Photo: Elliotte Rusty Harold/Shutterstock
A new study found that ants can be trained to detect cancer in urine. And although these lack noses, they use olfactory receptors on their antennae to help them find food or sniff out potential mates.
The research published on January 25 in the journal Proceedings of the Royal Society B: Biological Sciences, explains that the scientists trained nearly three dozen silky ants to use these acute olfactory receptors to find tumors.
In a lab, experts grafted slices of breast cancer tumors from human samples onto mice and taught the 35 insects to “associate the urine of tumor-bearing rodents with sugar,” according to The Washington Post.
After being on a Petri dish, heAnimals spent 20% more time around urine samples containing cancerous tumors compared to healthy urine.
Lead study author and ethologist at Sorbonne Paris North University in France, Baptiste Piqueret, told The Washington Post that the ants “just want to eat sugar.”
Detect abnormalities through smell
Because tumor cells contain volatile organic compounds (VOCs) that researchers can use as biomarkers for cancer, animals like dogs, and now ants, they can quickly train themselves to detect these abnormalities through their sense of smell.
However, the researchers believe that ants “may have an advantage over dogs and other animals that require [más] time to train.”
The great advantage of this new discovery is that the sooner cancer is detected, the sooner treatment can begin.
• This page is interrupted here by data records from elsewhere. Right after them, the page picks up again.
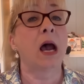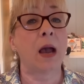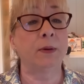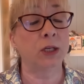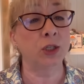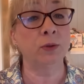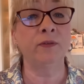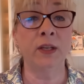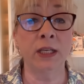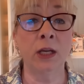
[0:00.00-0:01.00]
I'm going to do a
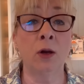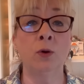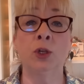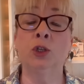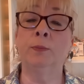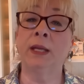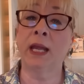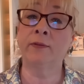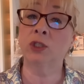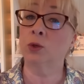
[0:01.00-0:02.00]
video. You'll be
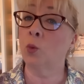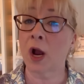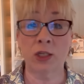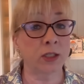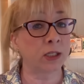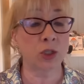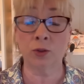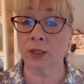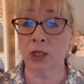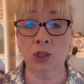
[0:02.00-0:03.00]
able to watch it at your
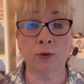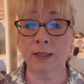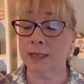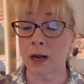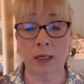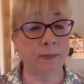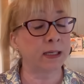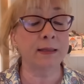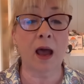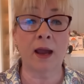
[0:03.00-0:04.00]
leisure. It's not going to be
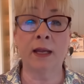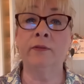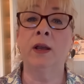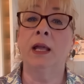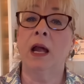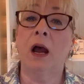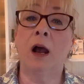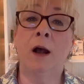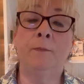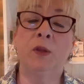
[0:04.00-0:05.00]
live,
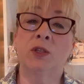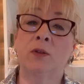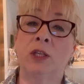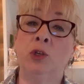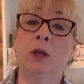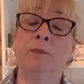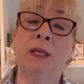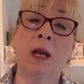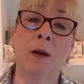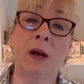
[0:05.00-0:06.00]
um, so that you can
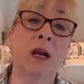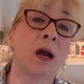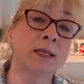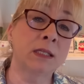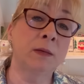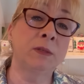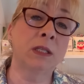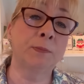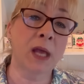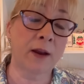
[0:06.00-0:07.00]
become accustomed to the
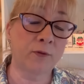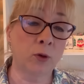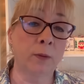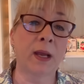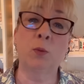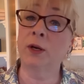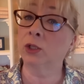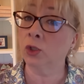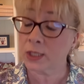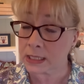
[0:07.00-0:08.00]
platform and what it
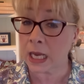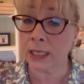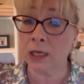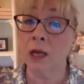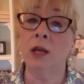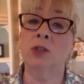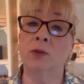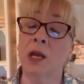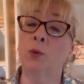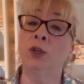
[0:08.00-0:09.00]
looks like, so
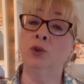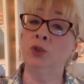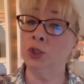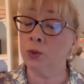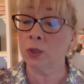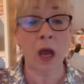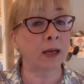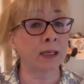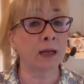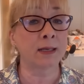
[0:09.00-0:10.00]
that when you do
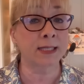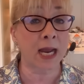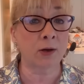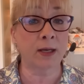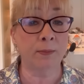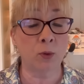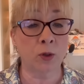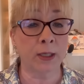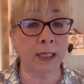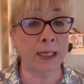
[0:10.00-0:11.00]
log in on Saturday
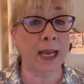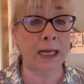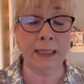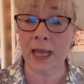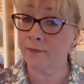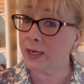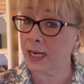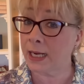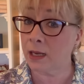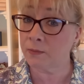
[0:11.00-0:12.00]
morning at eleven
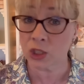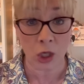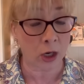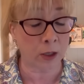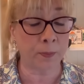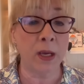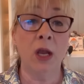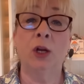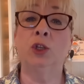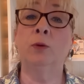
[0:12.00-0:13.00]
A M sharp,
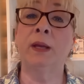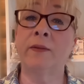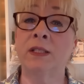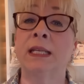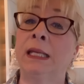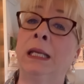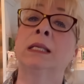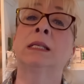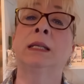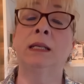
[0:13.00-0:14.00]
you'll be able to
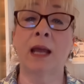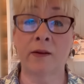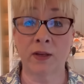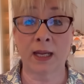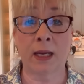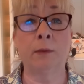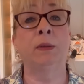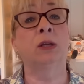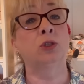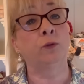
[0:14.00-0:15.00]
easily navigate
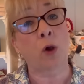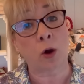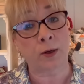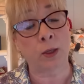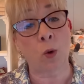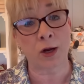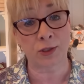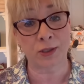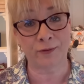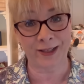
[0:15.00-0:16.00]
because you've already
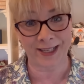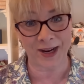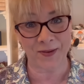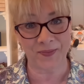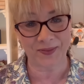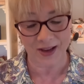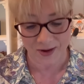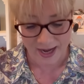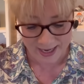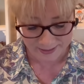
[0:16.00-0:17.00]
watched the video.
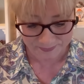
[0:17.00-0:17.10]
Okay?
The researchers are hopeful that cancer-detecting ants have the potential “to act as efficient and inexpensive cancer biosensors”they wrote in their study.
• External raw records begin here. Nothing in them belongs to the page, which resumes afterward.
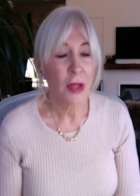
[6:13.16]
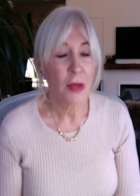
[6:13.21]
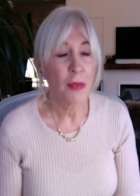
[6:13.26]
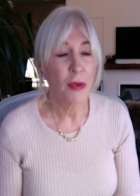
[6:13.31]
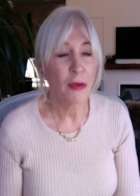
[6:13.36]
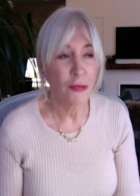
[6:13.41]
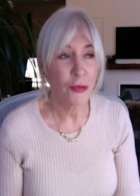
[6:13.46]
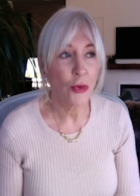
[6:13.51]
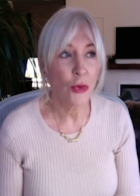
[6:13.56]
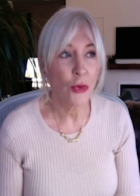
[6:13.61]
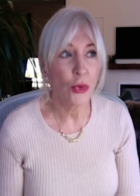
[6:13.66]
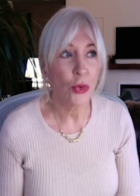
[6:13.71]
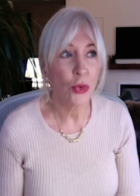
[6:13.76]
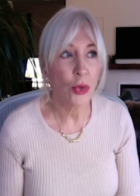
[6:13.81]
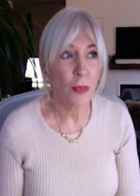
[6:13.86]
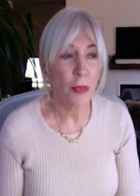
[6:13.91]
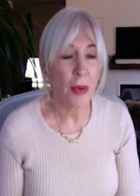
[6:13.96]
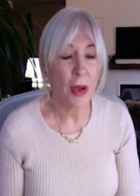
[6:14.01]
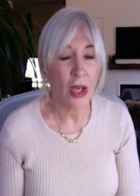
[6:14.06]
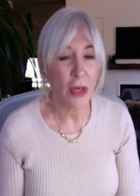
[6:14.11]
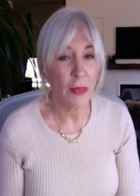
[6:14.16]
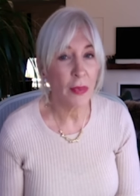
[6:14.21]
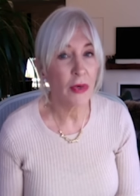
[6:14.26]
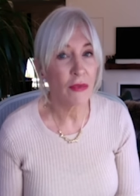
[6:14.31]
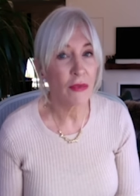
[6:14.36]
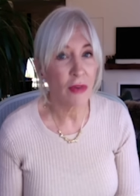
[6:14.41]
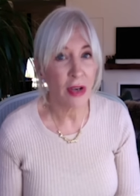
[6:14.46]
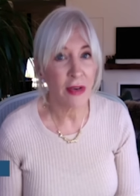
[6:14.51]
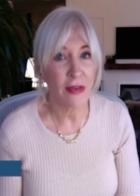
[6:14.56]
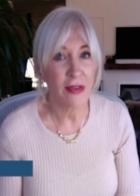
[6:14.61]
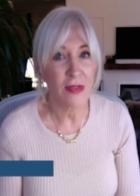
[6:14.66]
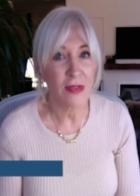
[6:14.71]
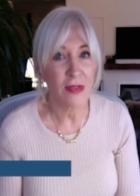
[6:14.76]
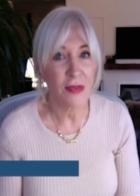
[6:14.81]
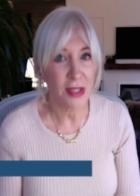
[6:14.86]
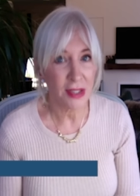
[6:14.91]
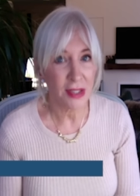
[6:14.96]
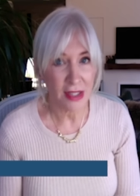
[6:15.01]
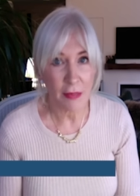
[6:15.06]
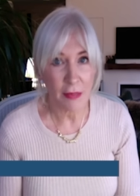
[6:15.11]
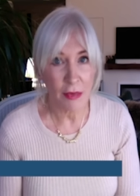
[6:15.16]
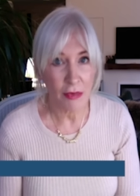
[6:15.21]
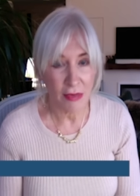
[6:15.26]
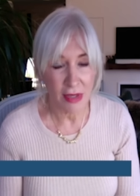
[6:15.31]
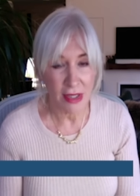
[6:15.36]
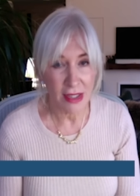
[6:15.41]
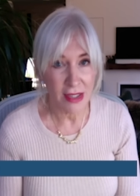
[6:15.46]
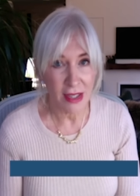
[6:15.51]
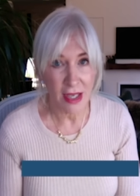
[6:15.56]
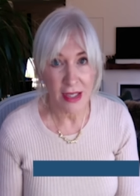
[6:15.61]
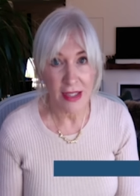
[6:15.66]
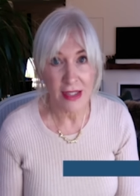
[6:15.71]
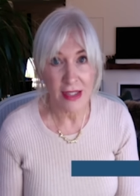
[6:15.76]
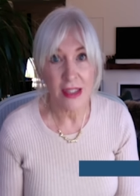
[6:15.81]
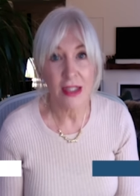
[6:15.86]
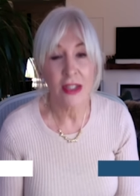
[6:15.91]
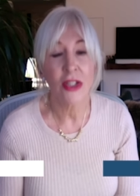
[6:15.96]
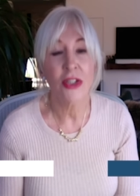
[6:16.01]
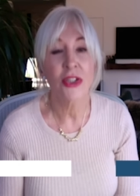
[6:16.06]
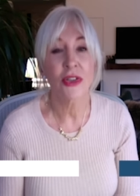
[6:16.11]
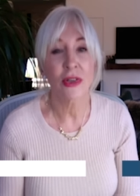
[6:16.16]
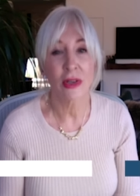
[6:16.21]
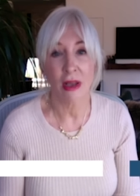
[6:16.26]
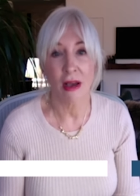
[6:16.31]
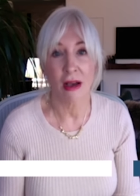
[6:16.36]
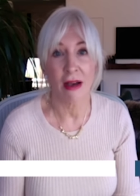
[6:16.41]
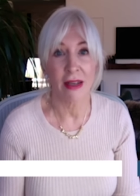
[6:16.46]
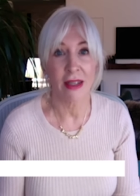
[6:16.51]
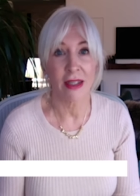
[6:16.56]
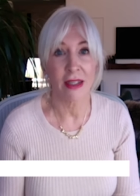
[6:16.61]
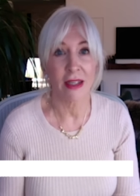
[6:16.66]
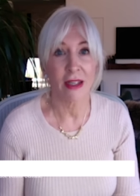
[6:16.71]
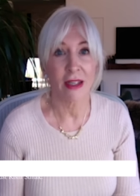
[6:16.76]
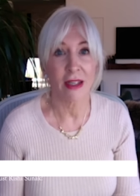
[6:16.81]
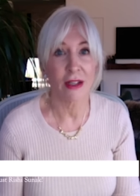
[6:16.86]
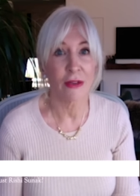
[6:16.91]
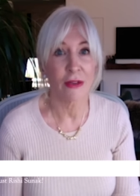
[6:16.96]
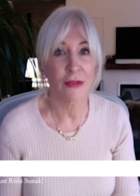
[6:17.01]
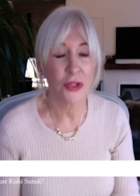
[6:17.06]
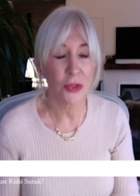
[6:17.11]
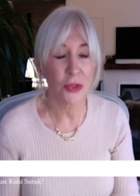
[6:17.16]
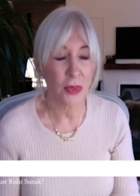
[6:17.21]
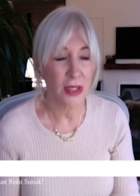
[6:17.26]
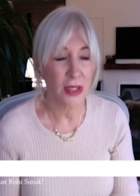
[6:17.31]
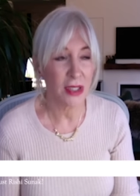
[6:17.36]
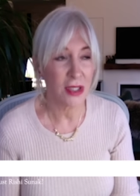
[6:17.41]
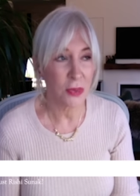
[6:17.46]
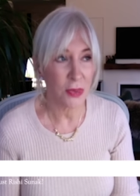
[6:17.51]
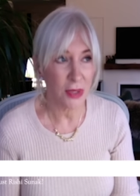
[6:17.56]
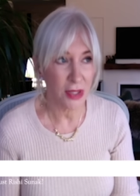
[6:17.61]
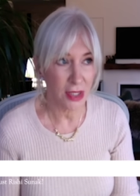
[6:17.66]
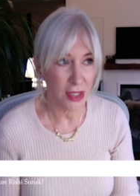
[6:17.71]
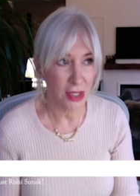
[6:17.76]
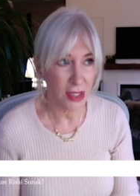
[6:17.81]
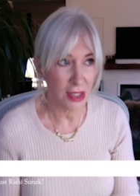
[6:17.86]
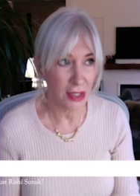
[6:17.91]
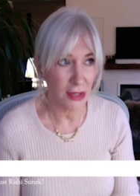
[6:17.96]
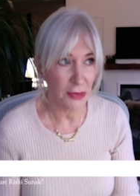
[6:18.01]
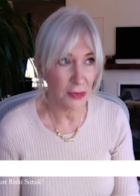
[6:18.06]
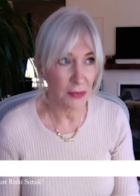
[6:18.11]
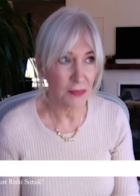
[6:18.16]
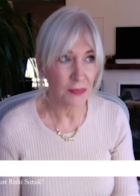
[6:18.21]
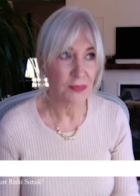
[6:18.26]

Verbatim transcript: before Parliament rose for the summer recess in the July of 2022.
Piqueret explains that “the results are very promising.” However, he cautioned that “it is important to know that we are far from using them as a daily way of detecting cancer.”
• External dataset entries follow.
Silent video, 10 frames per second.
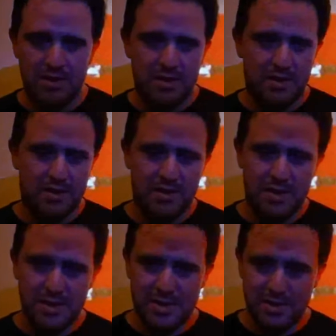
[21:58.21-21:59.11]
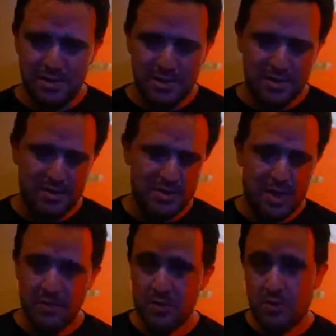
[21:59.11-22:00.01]
the
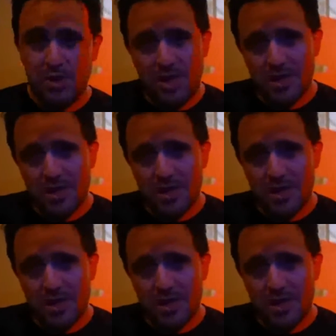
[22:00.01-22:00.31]
times where we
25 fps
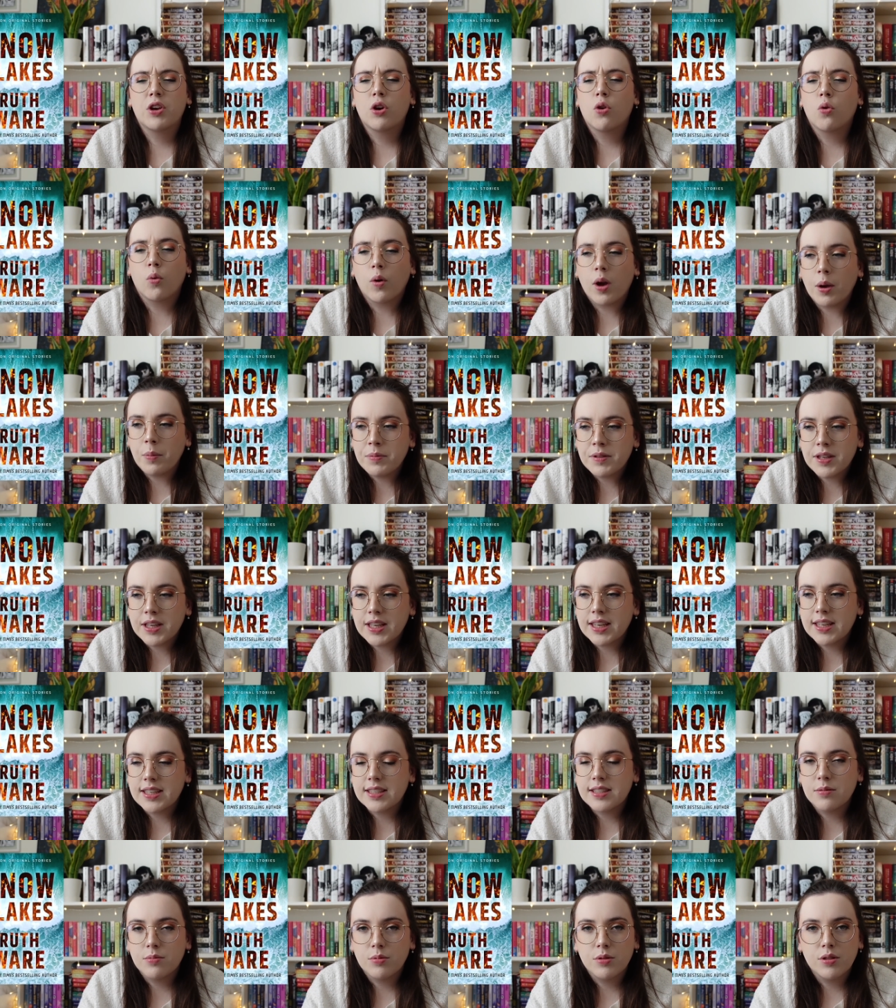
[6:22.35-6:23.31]
corrupt I
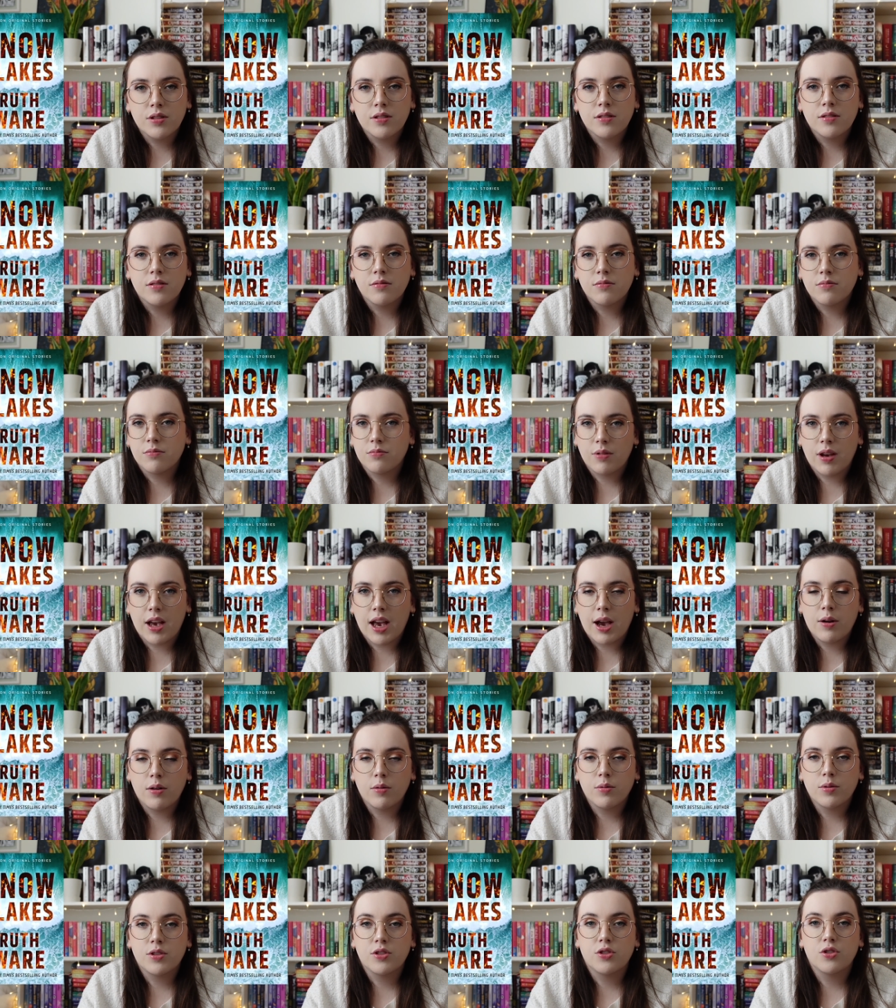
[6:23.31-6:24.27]
guess was
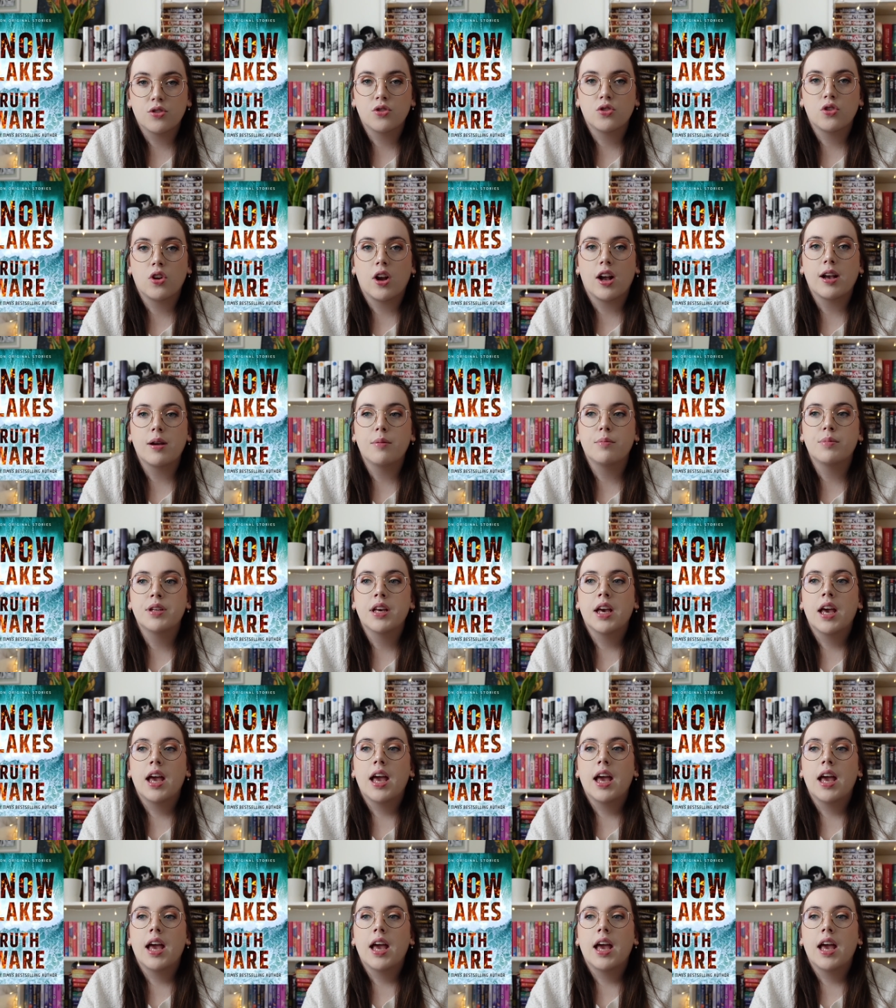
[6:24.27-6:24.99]
how it was described,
Ants are animals that live in a world of smells and depend on this sense, in fact, some species are completely blind. Others They are so dependent on scent that those who lose track of a pheromone trail march in circles, dying of exhaustion.
Extending antennae, insects detect and display chemical signals to find food, swarm prey, detect colony mates, protect their young.
This chemical communication helps ants build complex societies of queens and workers that operate so in sync with scent that scientists call some colonies “superorganisms.”